The European Commission is on the verge of kicking off a tax raid on Silicon Valley, unveiling a directive within weeks which would set the tax rate on tech companies between 2% and 6% of revenues.
French Economy Minister Bruno Le Maire told Journal du Dimanche the rumoured tax reforms are just around the corner, with the directive focusing on revenues derived from specific countries as opposed to profits. Taxing the likes of Facebook or Amazon has always been a complicated job but a draft document released a few weeks back looked to set the tone.
“A European directive will be unveiled in the coming weeks,” said Le Maire. “And it will mark a considerable step forward.
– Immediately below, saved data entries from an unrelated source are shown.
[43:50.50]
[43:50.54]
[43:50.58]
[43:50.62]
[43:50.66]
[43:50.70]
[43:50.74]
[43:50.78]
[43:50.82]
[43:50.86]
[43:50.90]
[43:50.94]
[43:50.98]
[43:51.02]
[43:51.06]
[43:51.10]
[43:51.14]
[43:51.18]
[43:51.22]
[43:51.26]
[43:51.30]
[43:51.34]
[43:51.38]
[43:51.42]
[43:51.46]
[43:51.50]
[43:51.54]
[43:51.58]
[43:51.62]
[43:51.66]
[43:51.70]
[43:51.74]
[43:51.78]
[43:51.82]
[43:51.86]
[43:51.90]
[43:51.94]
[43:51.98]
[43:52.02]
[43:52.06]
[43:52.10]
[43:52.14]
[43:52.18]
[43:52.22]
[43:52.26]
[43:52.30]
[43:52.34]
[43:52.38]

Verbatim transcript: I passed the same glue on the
The range is 2% and 6%, we (France) will be closer to two than six.”
In the initial 12-page draft document (initially uncovered by Politico) the Commission (hereafter known as the Gaggle of Red-tapers) sought to create interim and long-term rules which will stem the flow of money leaving the bloc. Of course this is all about tax and trying to figure out how the technology giants can contribute a bit more to the economies from which they are so handsomely profiting from.
“The starting point is the internationally accepted premise that taxation should take place where value is created,” the document reads. “Currently there is a mismatch between where taxation of the profit takes place and where value is created for certain digital activities.”
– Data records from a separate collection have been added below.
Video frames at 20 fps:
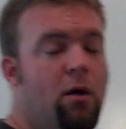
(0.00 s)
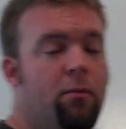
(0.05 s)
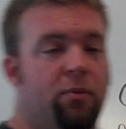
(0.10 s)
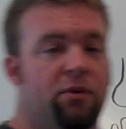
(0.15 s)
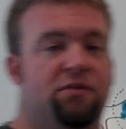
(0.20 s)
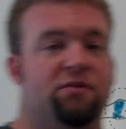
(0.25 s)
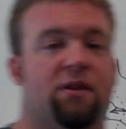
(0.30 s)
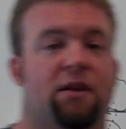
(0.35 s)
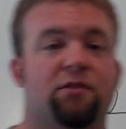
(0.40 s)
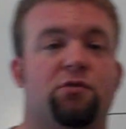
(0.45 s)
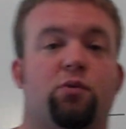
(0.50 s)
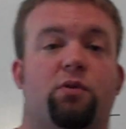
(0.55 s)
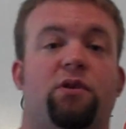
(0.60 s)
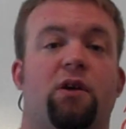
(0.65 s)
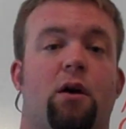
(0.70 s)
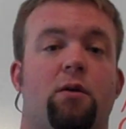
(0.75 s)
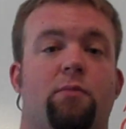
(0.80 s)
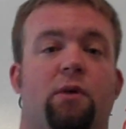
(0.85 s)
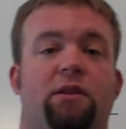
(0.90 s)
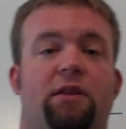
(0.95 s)
But since we're
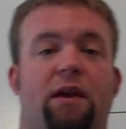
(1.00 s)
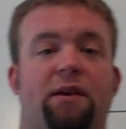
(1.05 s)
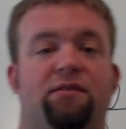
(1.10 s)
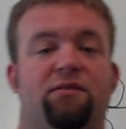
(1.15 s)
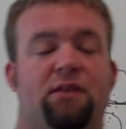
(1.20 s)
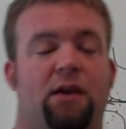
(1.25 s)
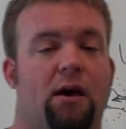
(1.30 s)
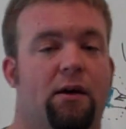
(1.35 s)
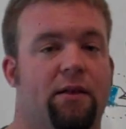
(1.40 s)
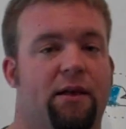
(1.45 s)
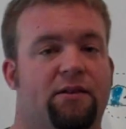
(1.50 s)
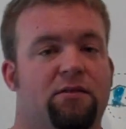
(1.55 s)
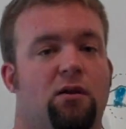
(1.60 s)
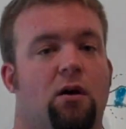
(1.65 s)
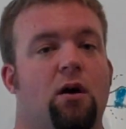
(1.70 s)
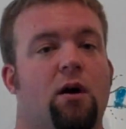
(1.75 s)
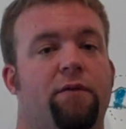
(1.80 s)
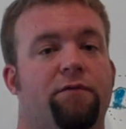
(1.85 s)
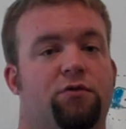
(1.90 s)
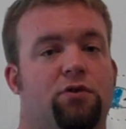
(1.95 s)
talking about the ACL, that's
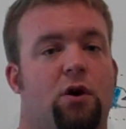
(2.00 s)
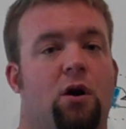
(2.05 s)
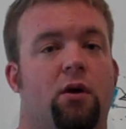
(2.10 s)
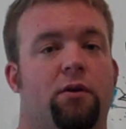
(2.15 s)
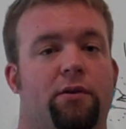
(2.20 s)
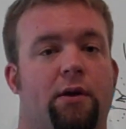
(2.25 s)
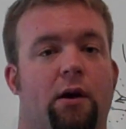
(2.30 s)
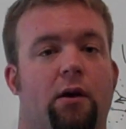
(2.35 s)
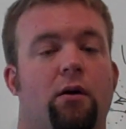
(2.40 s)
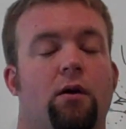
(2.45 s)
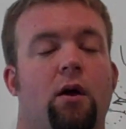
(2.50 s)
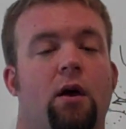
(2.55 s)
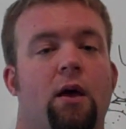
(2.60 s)
all I've drawn there.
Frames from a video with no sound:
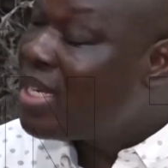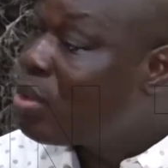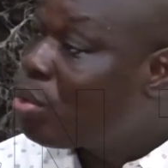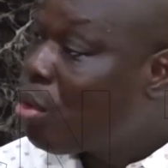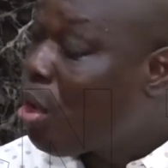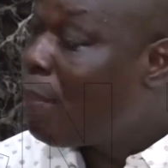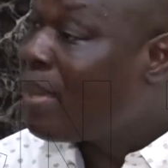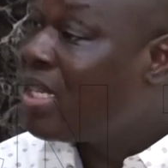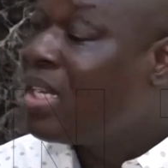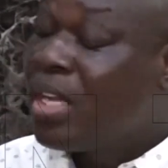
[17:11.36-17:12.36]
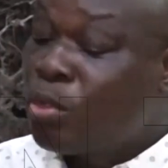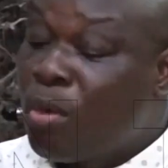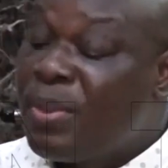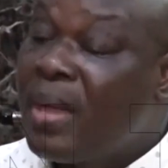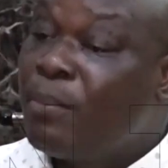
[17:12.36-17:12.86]
needs to come in
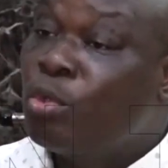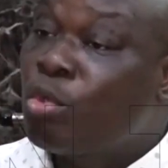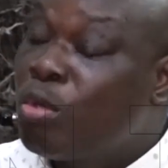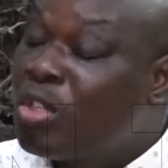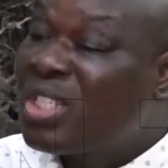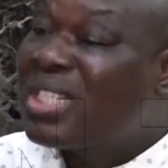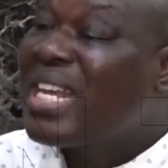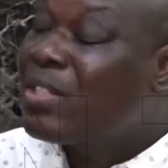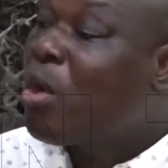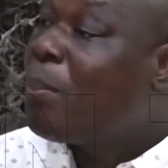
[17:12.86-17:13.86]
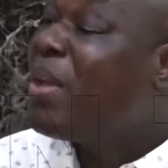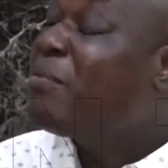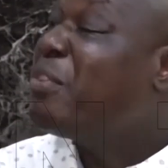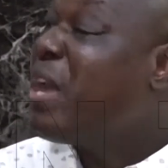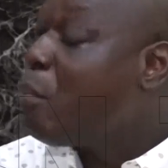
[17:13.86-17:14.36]
to be able to set up a
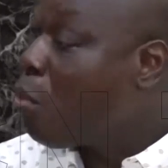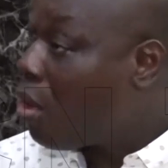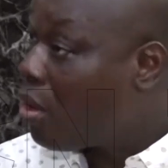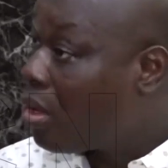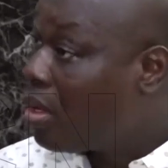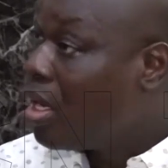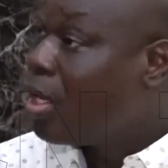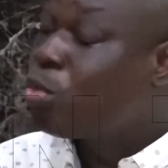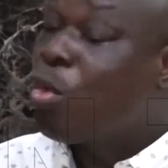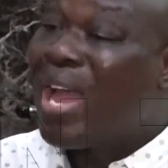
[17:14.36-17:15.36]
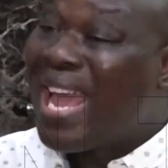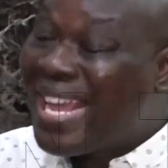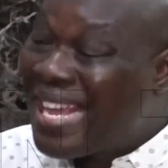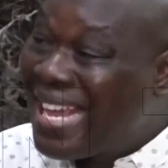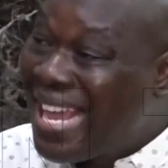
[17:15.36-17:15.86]
framework to
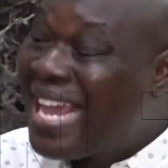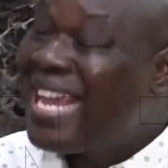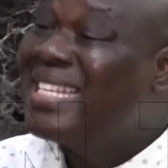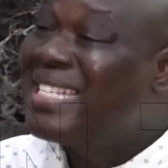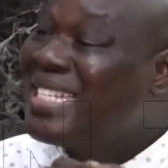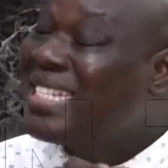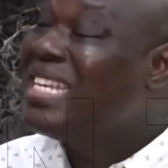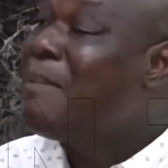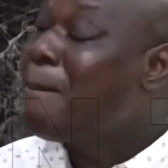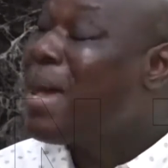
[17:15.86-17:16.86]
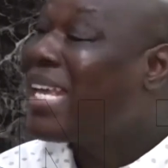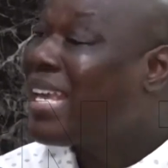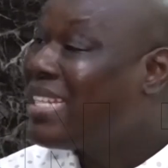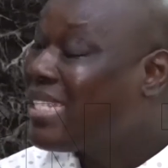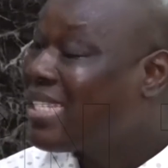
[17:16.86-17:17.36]
engage the
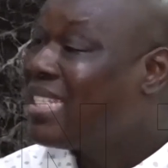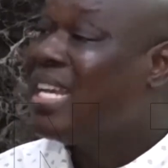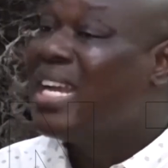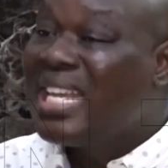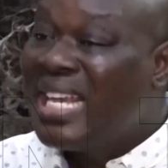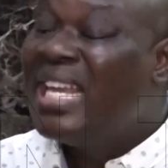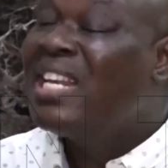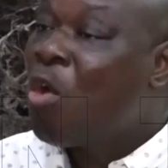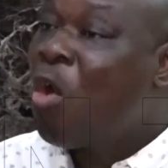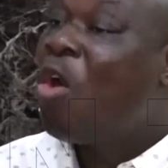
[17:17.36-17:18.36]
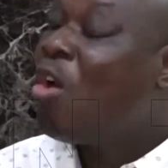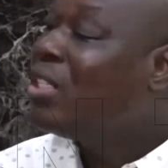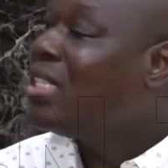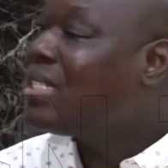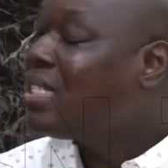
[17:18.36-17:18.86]
markets in all
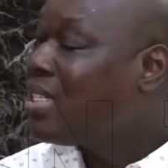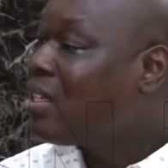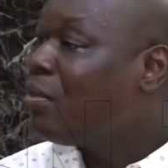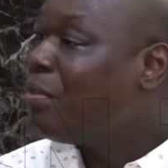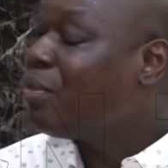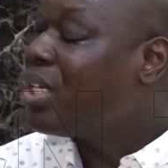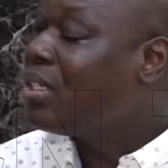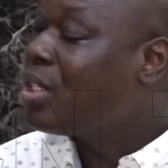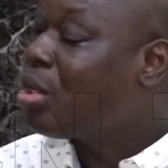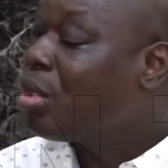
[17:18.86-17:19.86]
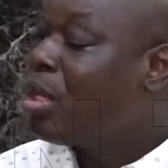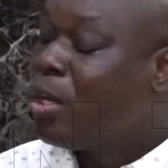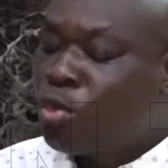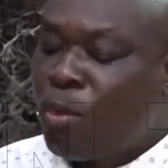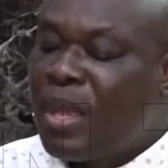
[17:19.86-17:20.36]
the states of the Federation
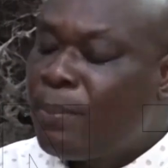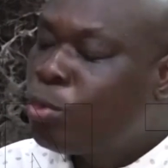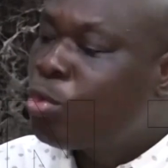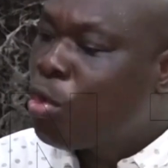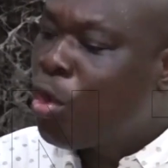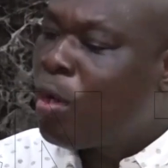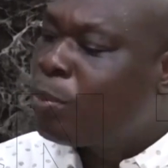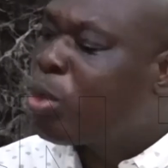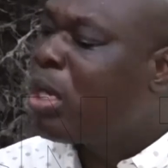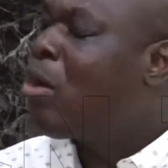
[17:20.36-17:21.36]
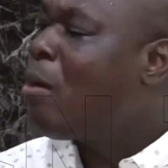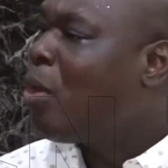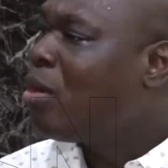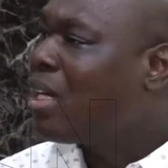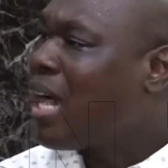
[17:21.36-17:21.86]
to be able to come to a
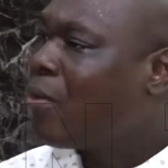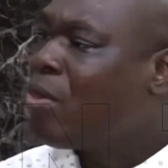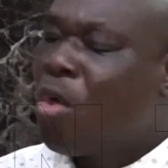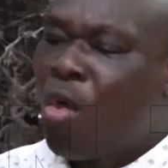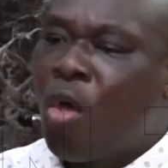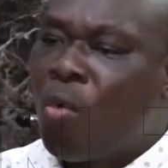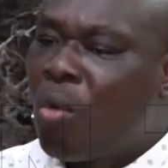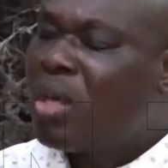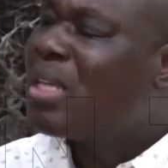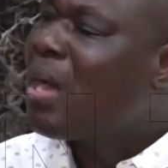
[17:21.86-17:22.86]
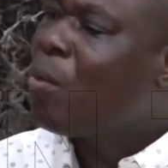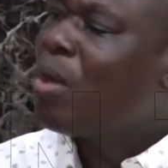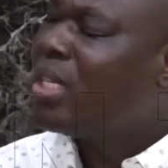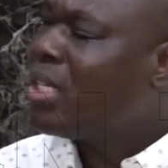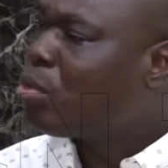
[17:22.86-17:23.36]
common ground on what and
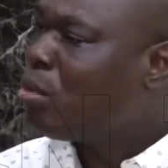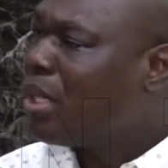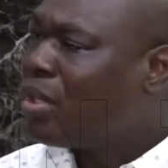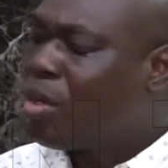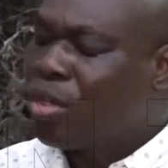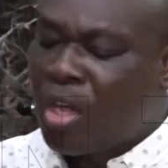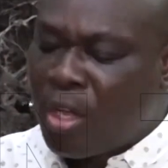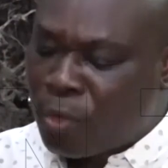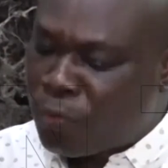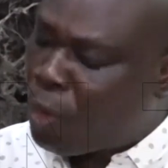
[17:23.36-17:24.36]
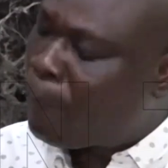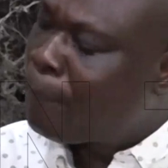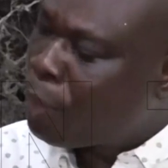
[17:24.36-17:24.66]
what needs to be done for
In short, the European citizens are providing the value for the internet giant’s spreadsheets, but these companies are taking advantage of tax havens around the world. There is of course nothing illegal about what the technology firms are actually doing, but you have to question whether it is ethically sound to bleed these economies of its cash while contributing very little back to the public service.
With Le Maire’s comments, there is seemingly confidence Europe will be able to reverse the on-going trends and hold the technology firms accountable.
This is of course not the first time the Gaggle has taken aim at Silicon Valley, and it is unlikely to go unnoticed by a political administration which is far more combative in its narrative than many before it. Europe has already punished many of the Silicon favourites with penalties for competition violations, it has waged war with Apple over its tax haven in Ireland and its pro-privacy stance is proving to be a thorn for both the internet giants and US intelligence agencies. Such a move could drive a wedge further between Europe and the US.
This is not a new story, but such a draft document is perhaps the most significant step forward thus far. The attack has a distinctly French-feel to it, and this is not the first time France has led the charge against the Silicon profit trail. French President Emmanuel Macron made strides forward last year, but felt resistance from some countries, Ireland being one of them, who profit considerably from alternative tax rules.
The Irish government might not be rolling in riches, but a favourable corporate tax environment has seemingly done wonders to reinvigorate the tech scene. Apple reportedly employs 5,000 people in the country, Dropbox has its European HQ in Dublin, Intel has a significant presence, Google uses the country to re-route taxes, as did Facebook until recently, while about a quarter of Synopsys’ employees worldwide are employed in Ireland. Why would Ireland want any change in the status quo? It certainly won’t be alone as Luxembourg is another who benefits from an alternative tax set-up, though Le Maire believes resistance is weakening in these countries.
While this has been a long-standing narrative for the Gaggle of Red-tapers this is not going to be an easy change to push through. Changes on this scale would have to voted-in unanimously and you can expect some pretty aggressive lobbying from the technology firms. These are some pretty big companies who have extensive legal teams.